Catalá defiende que la lucha contra la corrupción sea objetivo prioritario de la colaboración internacional

El ministro de Justicia, Rafael Catalá, ha participado en la Cumbre Internacional contra la Corrupción que se celebra en Londres, a la que asisten representantes de cerca de 50
delegaciones entre países, organizaciones internacionales y representativas de la sociedad civil. Entre los asistentes destacan el primer ministro británico, David Cameron, el secretario de Estado de EE.UU. John Kerry, los ministros de Justicia de Alemania, Heiko Maas, e
Italia, Andrea Orlando, el ministro de Finanzas francés, Michel Sapin, el presidente del Banco Mundial, Jim Yong Kim, la directora gerente del FMI, Christine Lagarde, el secretario general de la OCDE, Ángel Gurría, o el presidente de Colombia, Juan Manuel Santos.

Catalá ha defendido en la capital británica la necesidad de aprovechar los acuerdos existentes a nivel internacional para establecer como una prioridad la lucha contra la corrupción más allá de las fronteras.

Asimismo ha destacado la importancia de aplicar una mayor transparencia en cuestiones presupuestarias y fiscales para disuadir a los evasores de impuestos y dejar expuestos a aquellos que hacen un mal uso del dinero de los contribuyentes. Además, el titular de Justicia ha defendido la necesidad de facilitar a los ciudadanos la posibilidad de informar de los casos de corrupción que conozcan, sin que deban tener temor a posibles represalias.

En relación con las medidas legales necesarias para perseguir y castigar los comportamientos relacionados con la corrupción, Catalá ve imprescindible el trabajo internacional conjunto para que los corruptos no puedan refugiarse más allá de frontera alguna. De este modo, España se suma a los esfuerzos de la comunidad internacional encaminados a erradicar la corrupción, considerando que la transparencia es la mejor
arma, sobre todo en lo relacionado con la titularidad real de las sociedades y regímenes fiscales.

En ese sentido, el ministro de Justicia ha manifestado su preocupación por la existencia de territorios cercanos cuyo sistema legal aún permite mantener en secreto identidades y datos tras los cuales pueden ocultarse individuos corruptos, así como criminales y terroristas, causando un daño considerable tanto a España como a toda la comunidad internacional en
su lucha contra la corrupción y el crimen organizado. Por eso, Catalá ha hecho un llamamiento a los Gobiernos para garantizar la transparencia en sus propios países y en los territorios cuyas relaciones exteriores asumen, para conseguir que ésa sea la norma internacional a seguir.

Sobre las medidas legales a adoptar, el ministro de Justicia ha enumerado algunas de las múltiples reformas legislativas emprendidas por el Gobierno español durante la última legislatura con el objetivo de luchar contra la corrupción en el ámbito público como la Ley de Transparencia, Acceso a la Información Pública y Buen Gobierno y la Ley reguladora del Ejercicio del Alto Cargo.

Igualmente, Catalá ha recordado que España ha aprobado una normativa de financiación de los partidos políticos en materia de donaciones, fiscalización, contabilidad o contratación que introduce por vez primera su responsabilidad penal en materia fiscal o de Seguridad Social.
Mediante la reforma de la Ley de Enjuiciamiento Criminal se ha establecido una nueva regulación de las reglas de conexidad y nuevos plazos para acortar la instrucción y eliminar la falsa sensación de impunidad, mientras que la reforma del Código Penal busca conseguir
que lo público sea modelo de ejemplaridad, integridad y responsabilidad en la gestión, al contemplar que un cargo público condenado por delito de corrupción no pueda concurrir en las listas electorales mientras dure su condena o que el condenado por delito de administración pública no se beneficie de libertad condicional en tanto no haya restituido el daño económico causado.
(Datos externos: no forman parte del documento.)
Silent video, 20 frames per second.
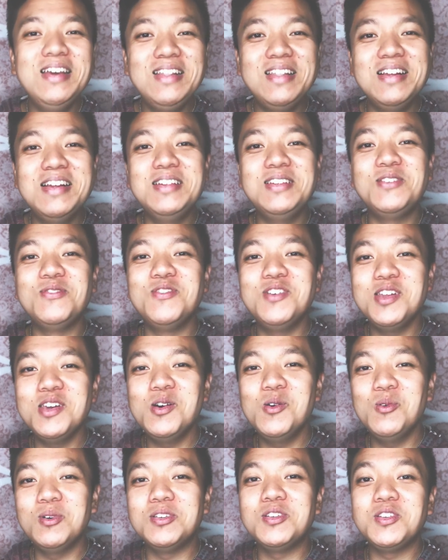this video
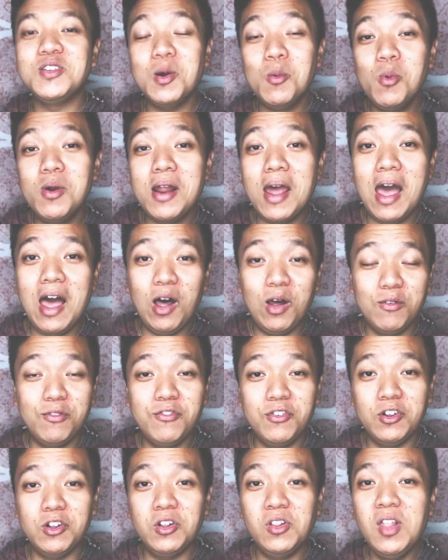was somewhat
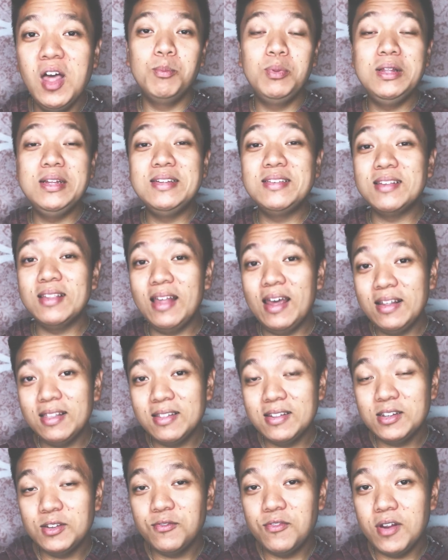helpful. Please like
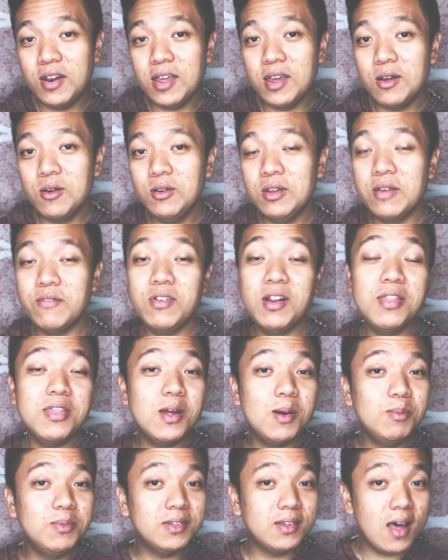this video, give it a
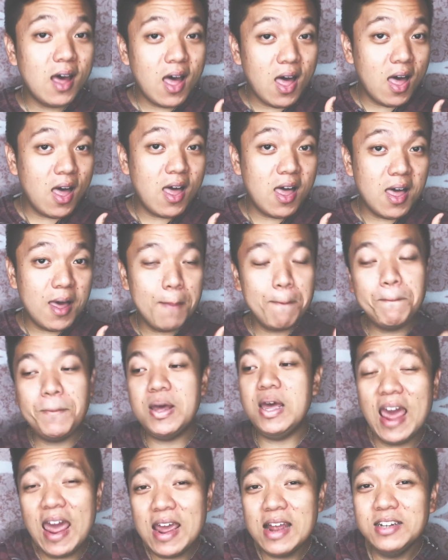thumbs up,
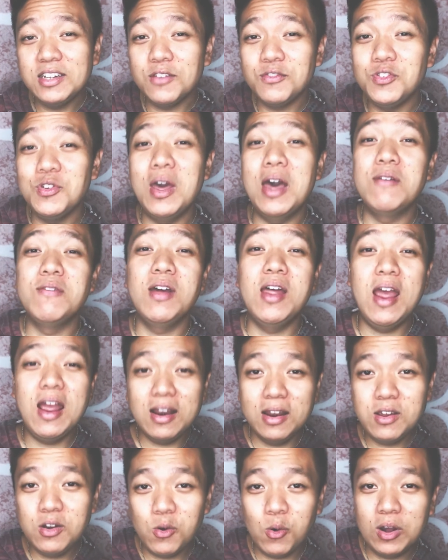and if you have
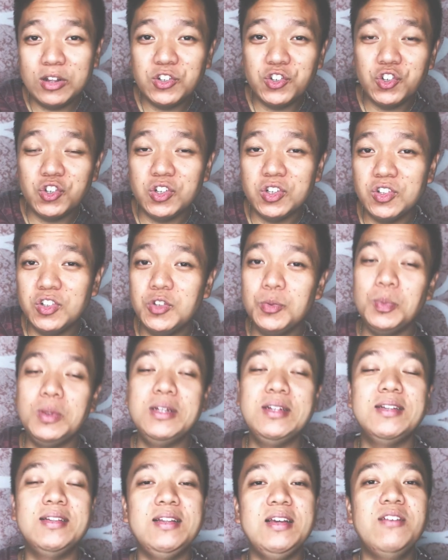any questions,
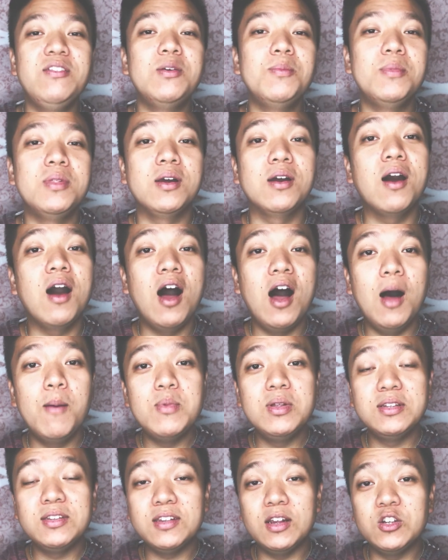please leave them in the
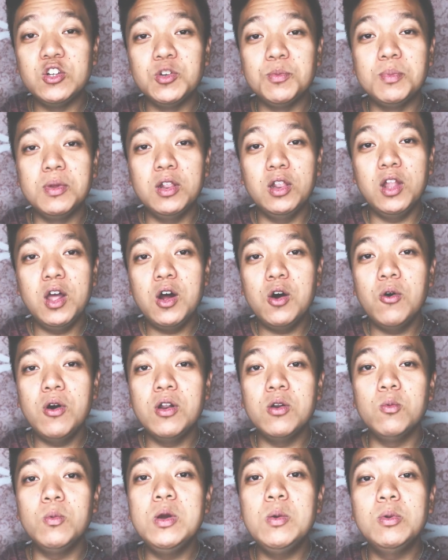comment section below
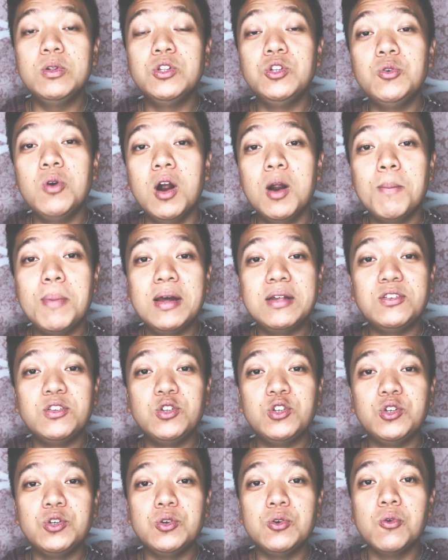and we will do our best
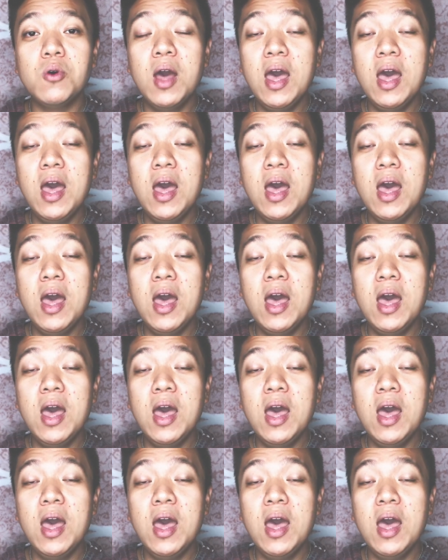to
Además, dentro de esta lucha contra la corrupción, Rafael Catalá considera necesario que se pueda realizar un seguimiento de los activos robados para que sean restituidos a sus legítimos propietarios y los corruptos reciban un mensaje claro de que no habrá impunidad para sus actos. Siguiendo esta filosofía de devolución de lo robado se ha establecido en España una nueva regulación del decomiso de los instrumentos, bienes, efectos o ganancias de los delitos, ampliando la persecución a todo el patrimonio del condenado. La puesta en marcha de la Oficina de Recuperación y Gestión de Activos servirá para optimizar esos frutos obtenidos del decomiso y asegurar la restitución de las indemnizaciones a las víctimas.